Dr. Ajith Kumar had served as faculty at both Wildlife Institute of India in Dehradun and Salim Ali Centre for Ornithology and Natural History in Coimbatore. His PhD was on Lion-tailed macaques, and he held a life-long interest in primates.
Amongst his many achievements was envisioning and organizing the successful Indian Wildlife Ecology Conference (IWEC) in 2024. This was India’s first conference focusing on wildlife ecology and participants were unanimous that it should be continued. “Fittingly, so many of those at the IWEC conference -- who have now gone on to establish successful careers in academia and conservation organizations -- have been mentored by Ajith or have come through the programs that he painstaking nurtured over several decades. Ajith's outsized contributions to education and training in ecology in India will be reflected in the work that this group of committed scientists contribute to, building an understanding of India's wildlife and natural ecosystems, and securing a future for wild species and spaces,” says WWF India’s species conservation lead, Dr Pranav Chanchani.
Dr. Sejal Worah, who knew Ajith since his WII days back in the late 1980s and early 90s, feels that he was one of those rare people who was universally liked and respected and who could bring conservationists of all hues together around a common purpose. She says: “I was so glad to have reconnected with Ajith recently and worked with him on our RAC and around IWEC. It reinforced what an exceptional scientist and human being he was and I was so looking forward to our continued association. Unfortunately, it was not to be and we have lost a leading light of the conservation community in India.”
But perhaps Dr. Ajith’s greatest quality was his ability to mentor students and provide generous and non-hierarchical guidance. His students remember him as knowledgeable, jocular and approachable – a rare combination.
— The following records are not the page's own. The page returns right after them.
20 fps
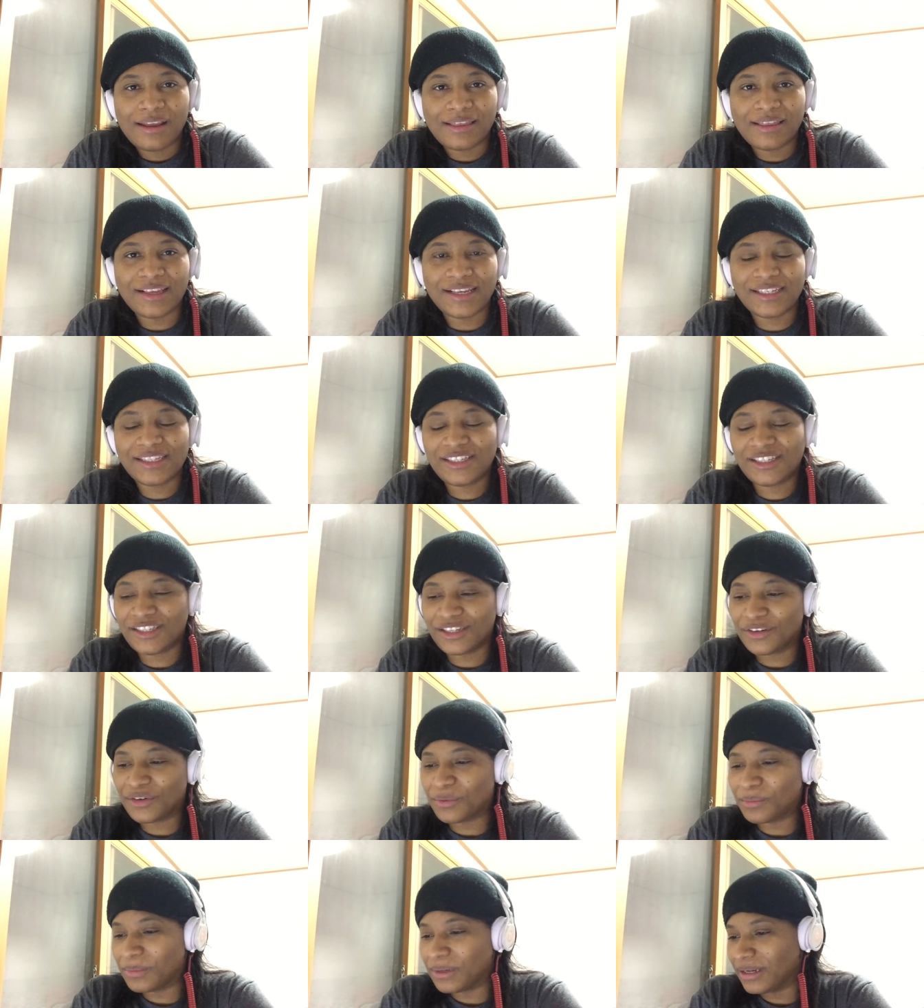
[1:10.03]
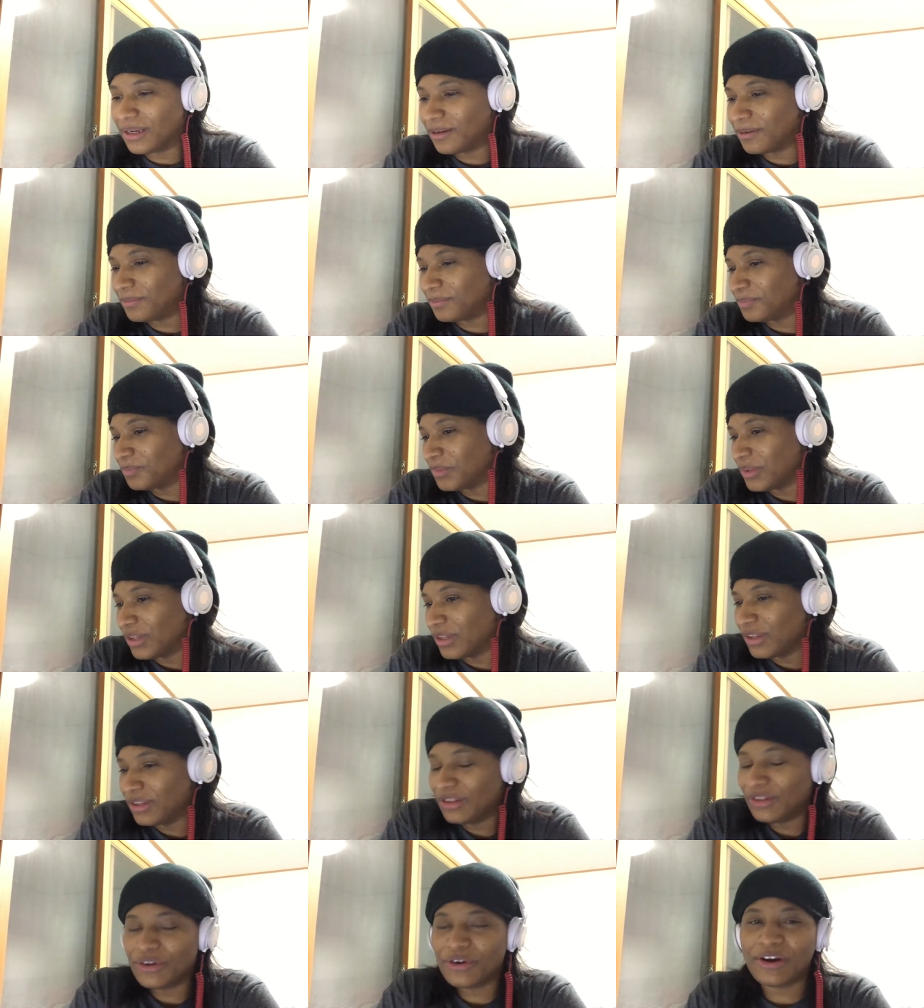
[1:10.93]
These gentlemen,
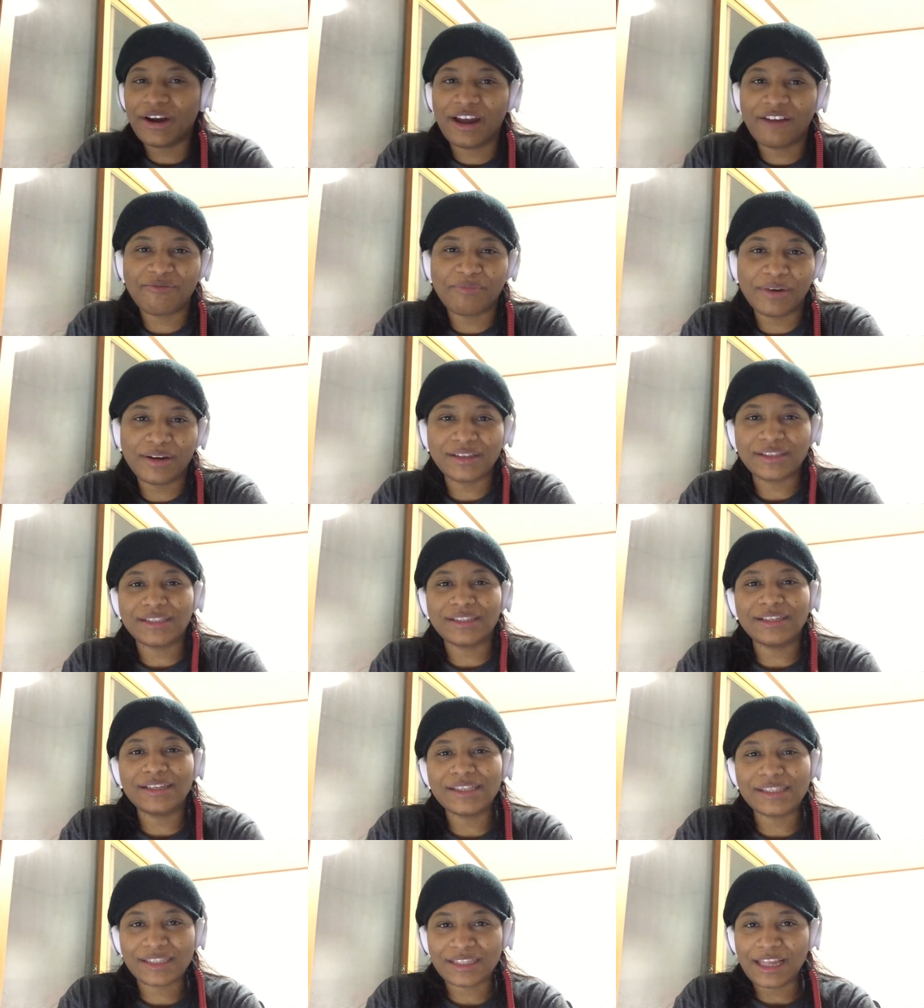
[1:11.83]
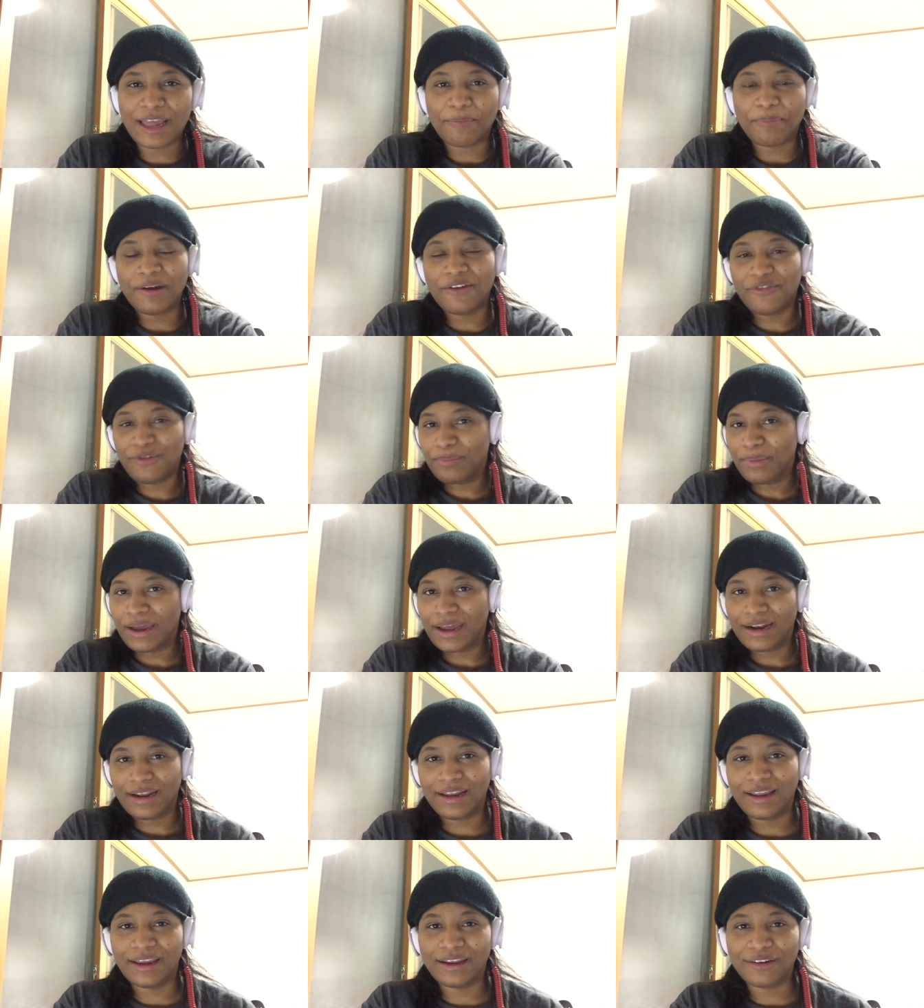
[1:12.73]
Lord have mercy, slap
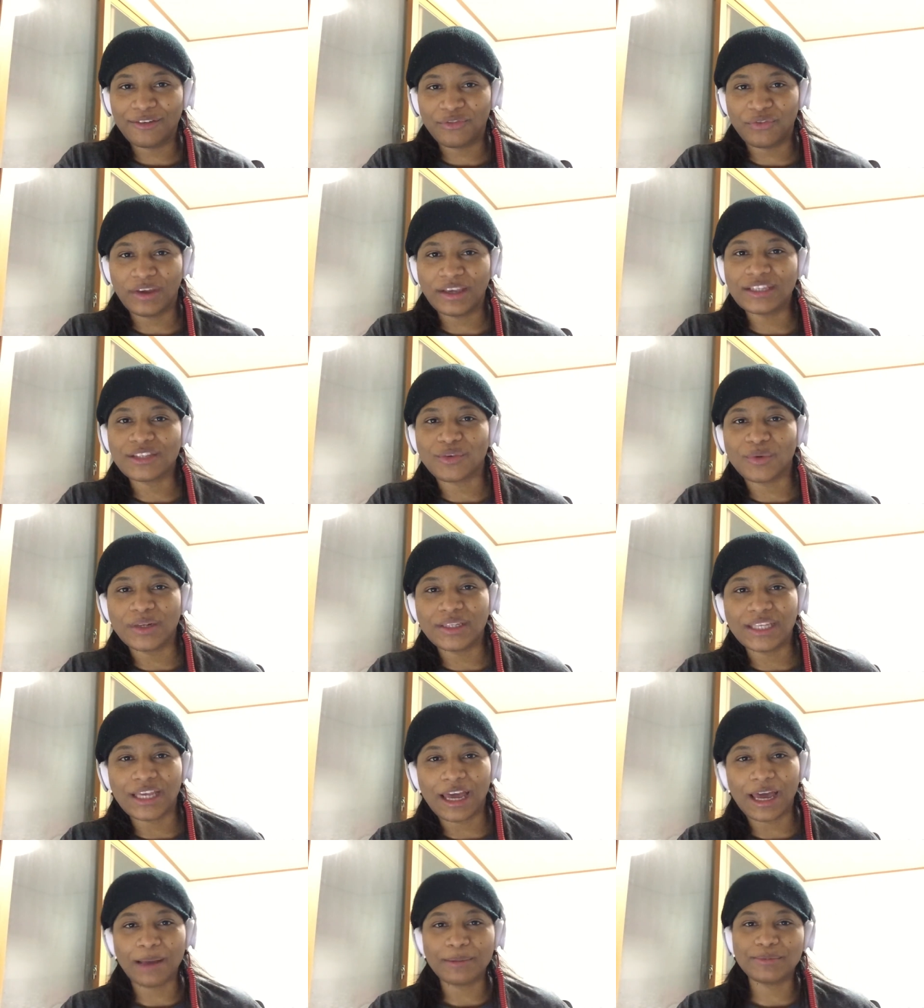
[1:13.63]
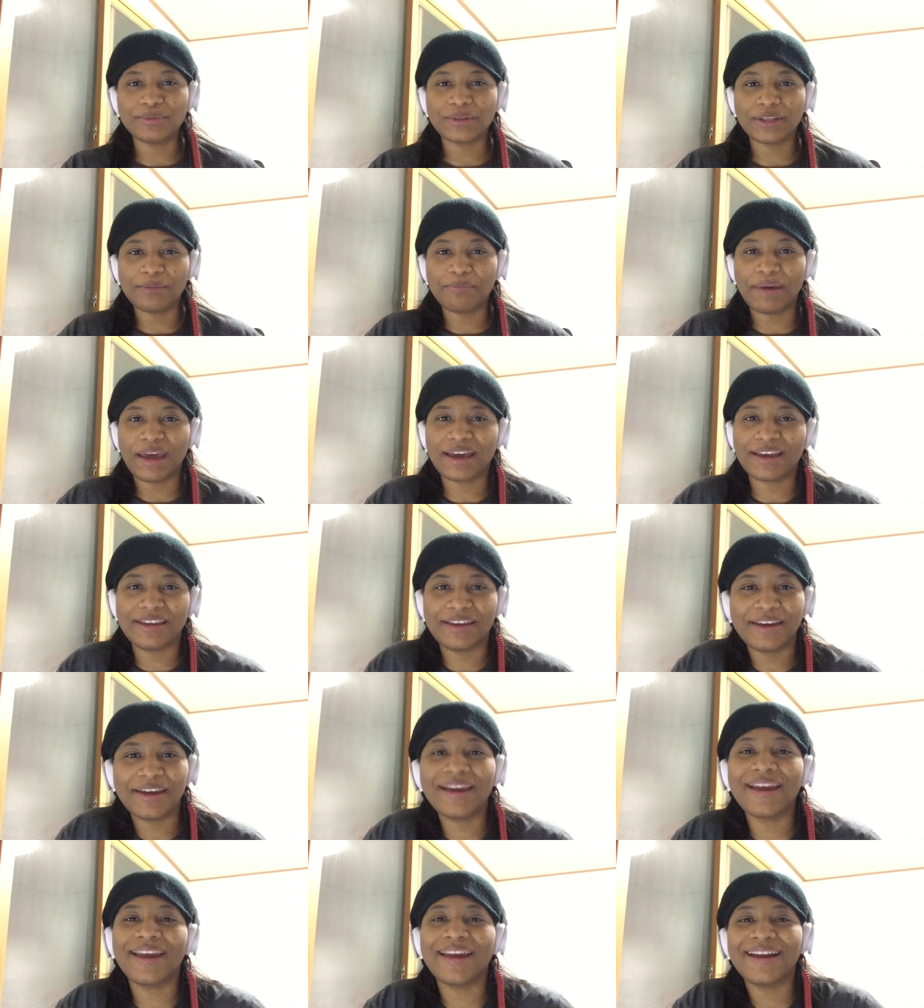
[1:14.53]
everybody in the face three times with the back of
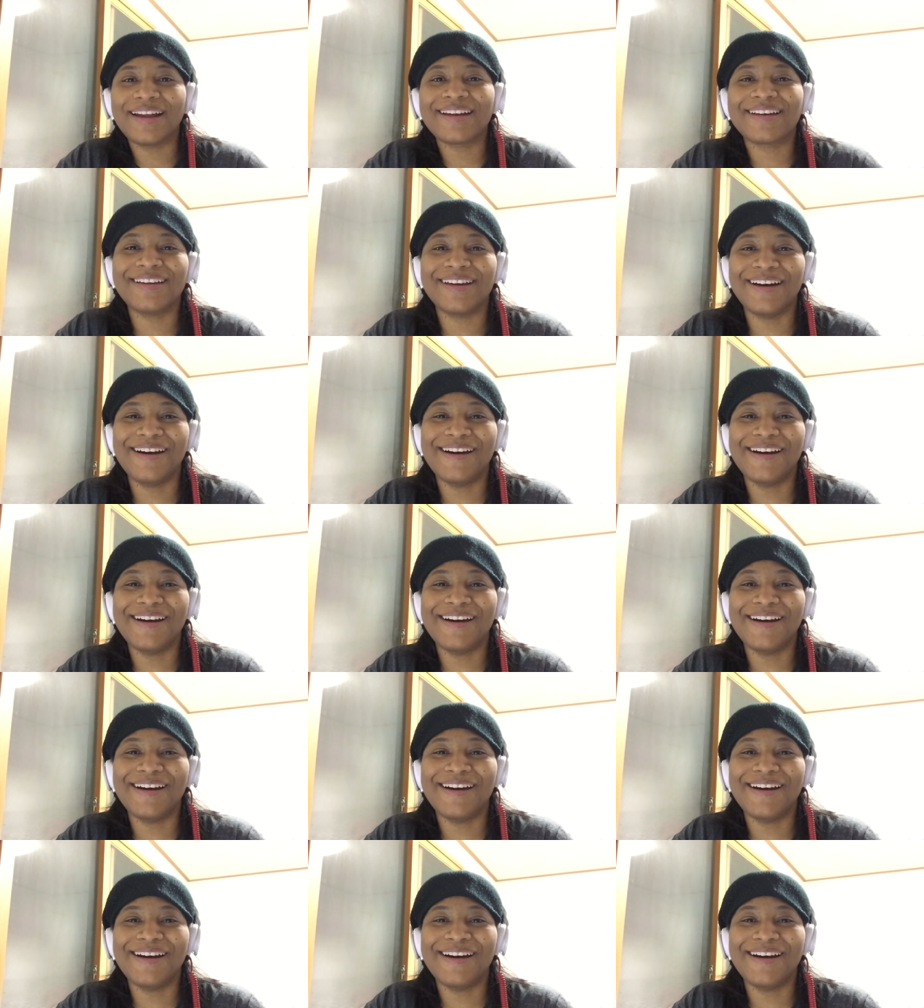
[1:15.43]
your hand.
“Like generations of scientists and conservation ecologists he has mentored and loved, I feel fortunate to have known you and I will miss you deeply. Your jokes will continue to light up our lives, and we will continue to raise a toast to your cherished memories, Ajith Sir. It is with a very heavy heart that we bid you goodbye. May you join the LTM troops you loved so much and continue to guide us from wherever you are,” says Dr Aritra Kshettry from WWF-India who was taught and mentored by Ajith.